Dataset entries
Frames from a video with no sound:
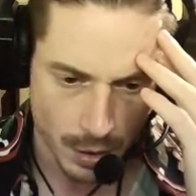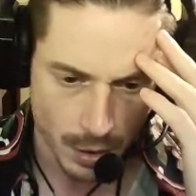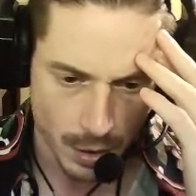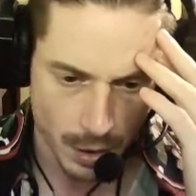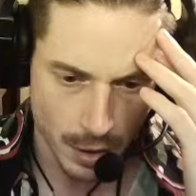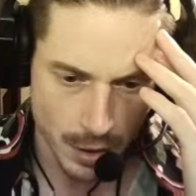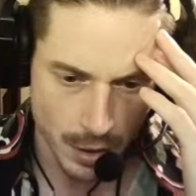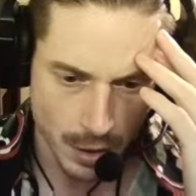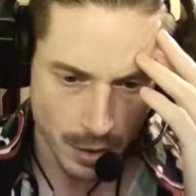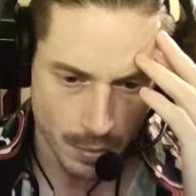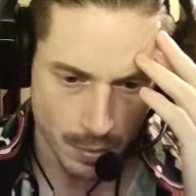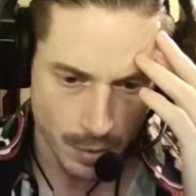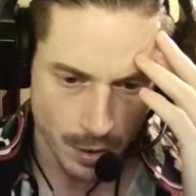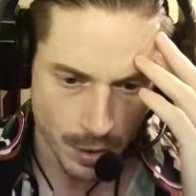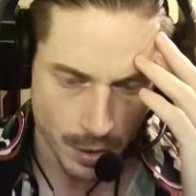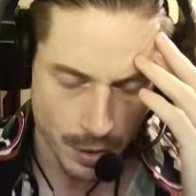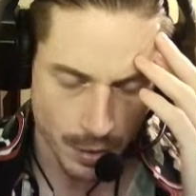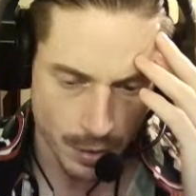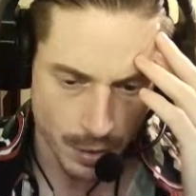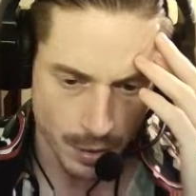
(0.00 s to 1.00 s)
Async with
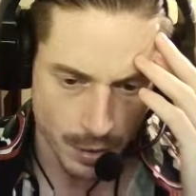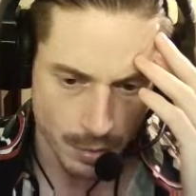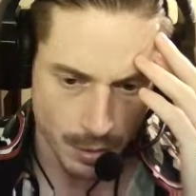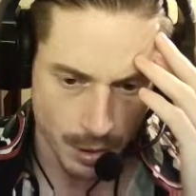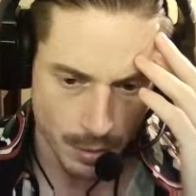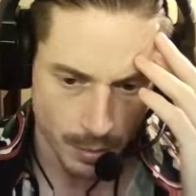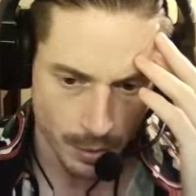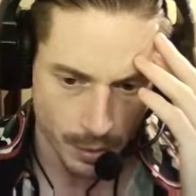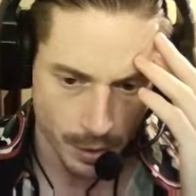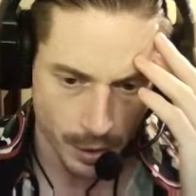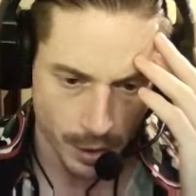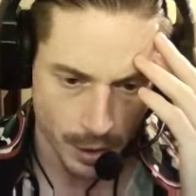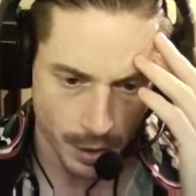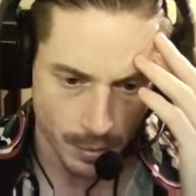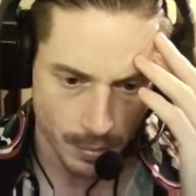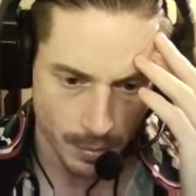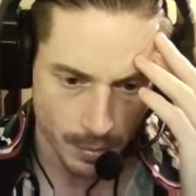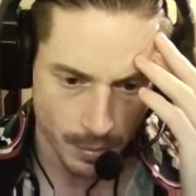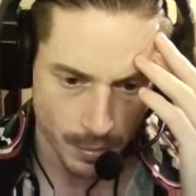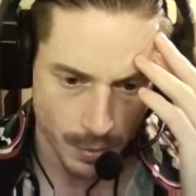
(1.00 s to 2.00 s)
ensures proper cleanup.
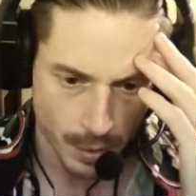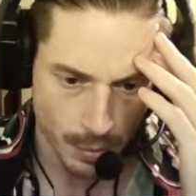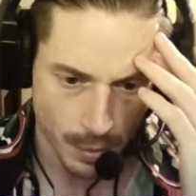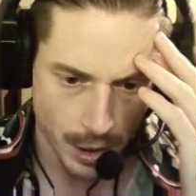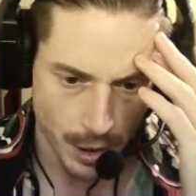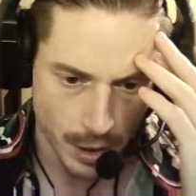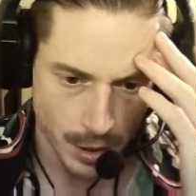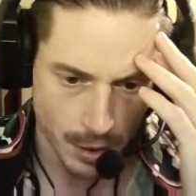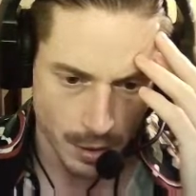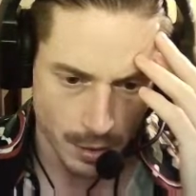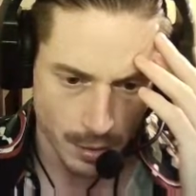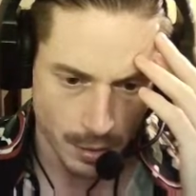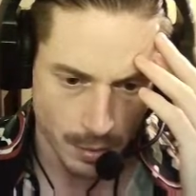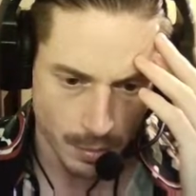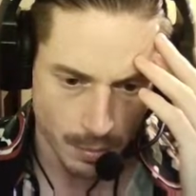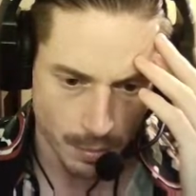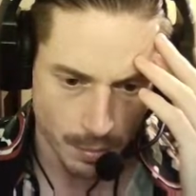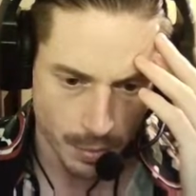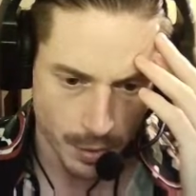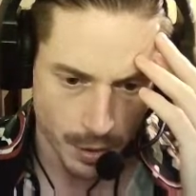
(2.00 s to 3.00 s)
Await
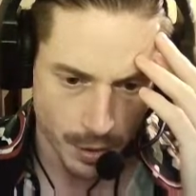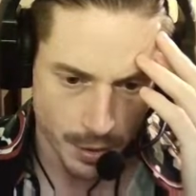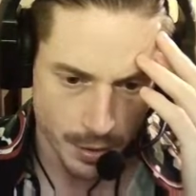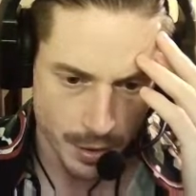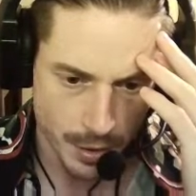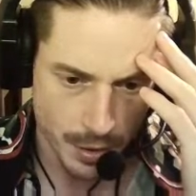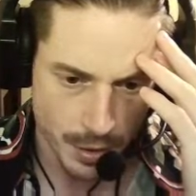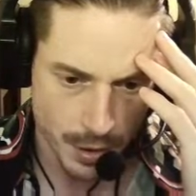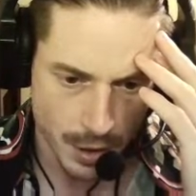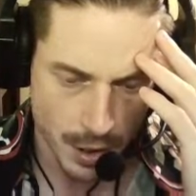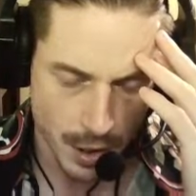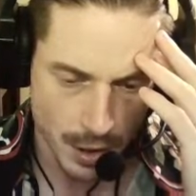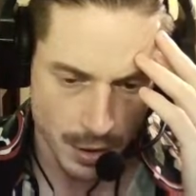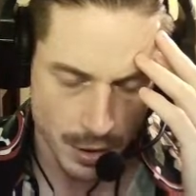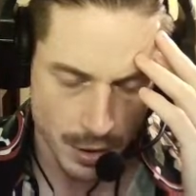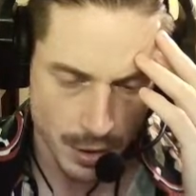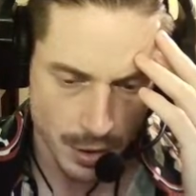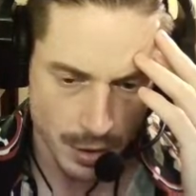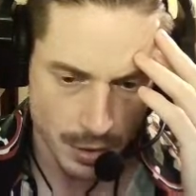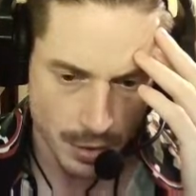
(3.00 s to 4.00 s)
pauses
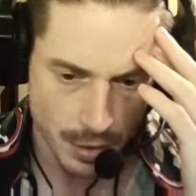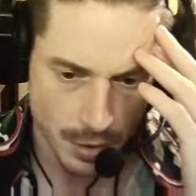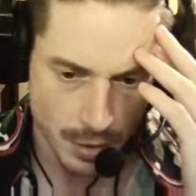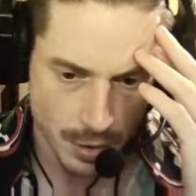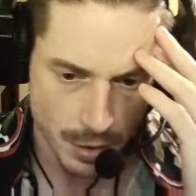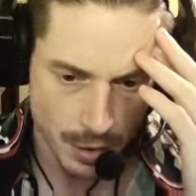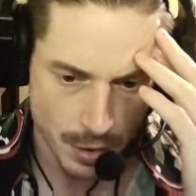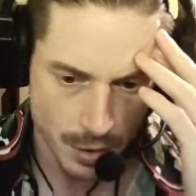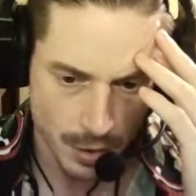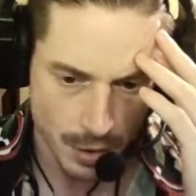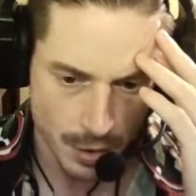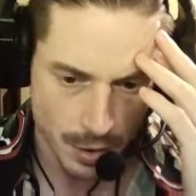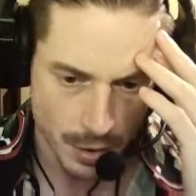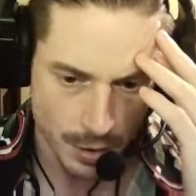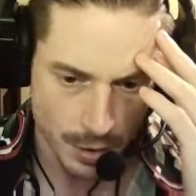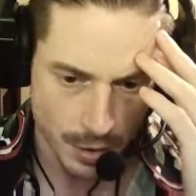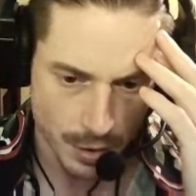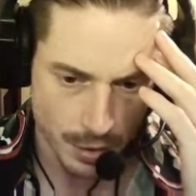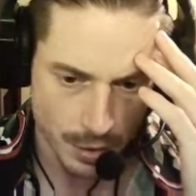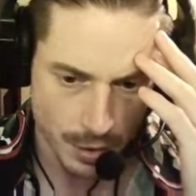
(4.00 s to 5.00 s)
execution
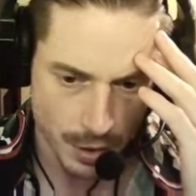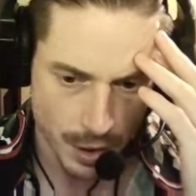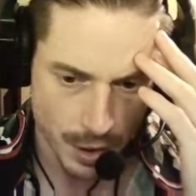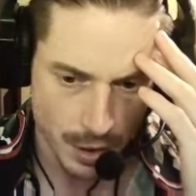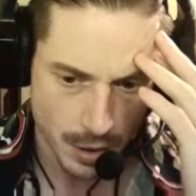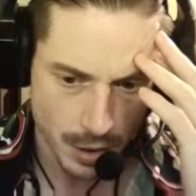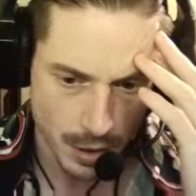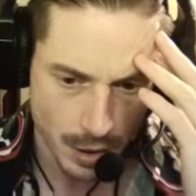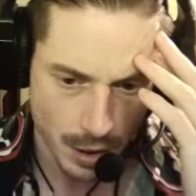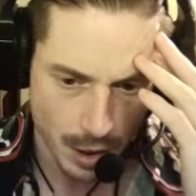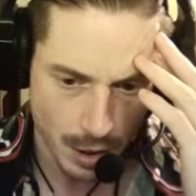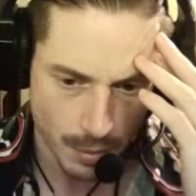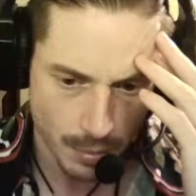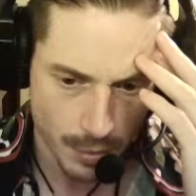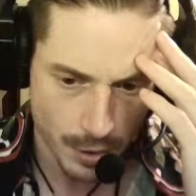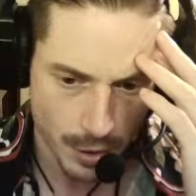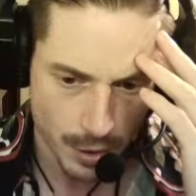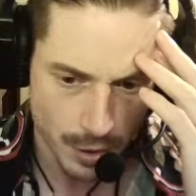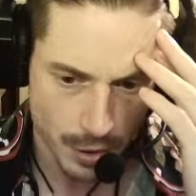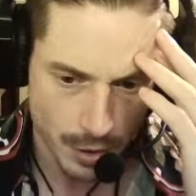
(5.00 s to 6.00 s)
until the async
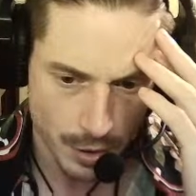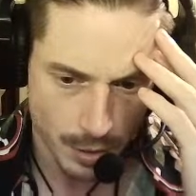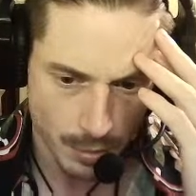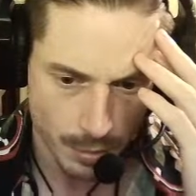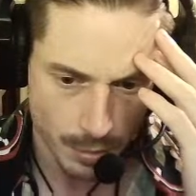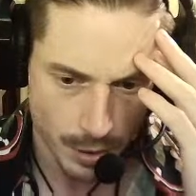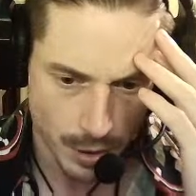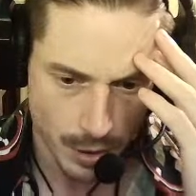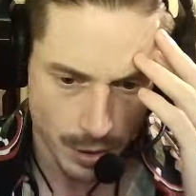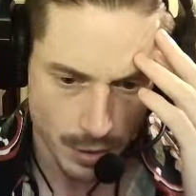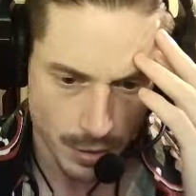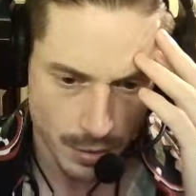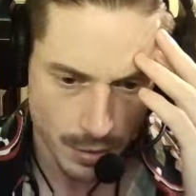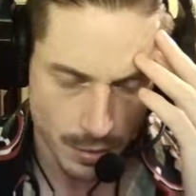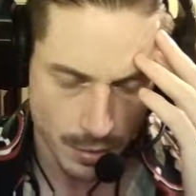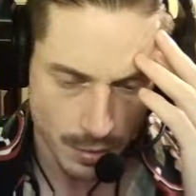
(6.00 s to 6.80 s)
operation completes.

What needs to be done:
Your answer must be the entries written out word for word, without their pictures.

Worked solution:
Frames from a video with no sound:
(0.00 s to 1.00 s)
Async with
(1.00 s to 2.00 s)
ensures proper cleanup.
(2.00 s to 3.00 s)
Await
(3.00 s to 4.00 s)
pauses
(4.00 s to 5.00 s)
execution
(5.00 s to 6.00 s)
until the async
(6.00 s to 6.80 s)
operation completes.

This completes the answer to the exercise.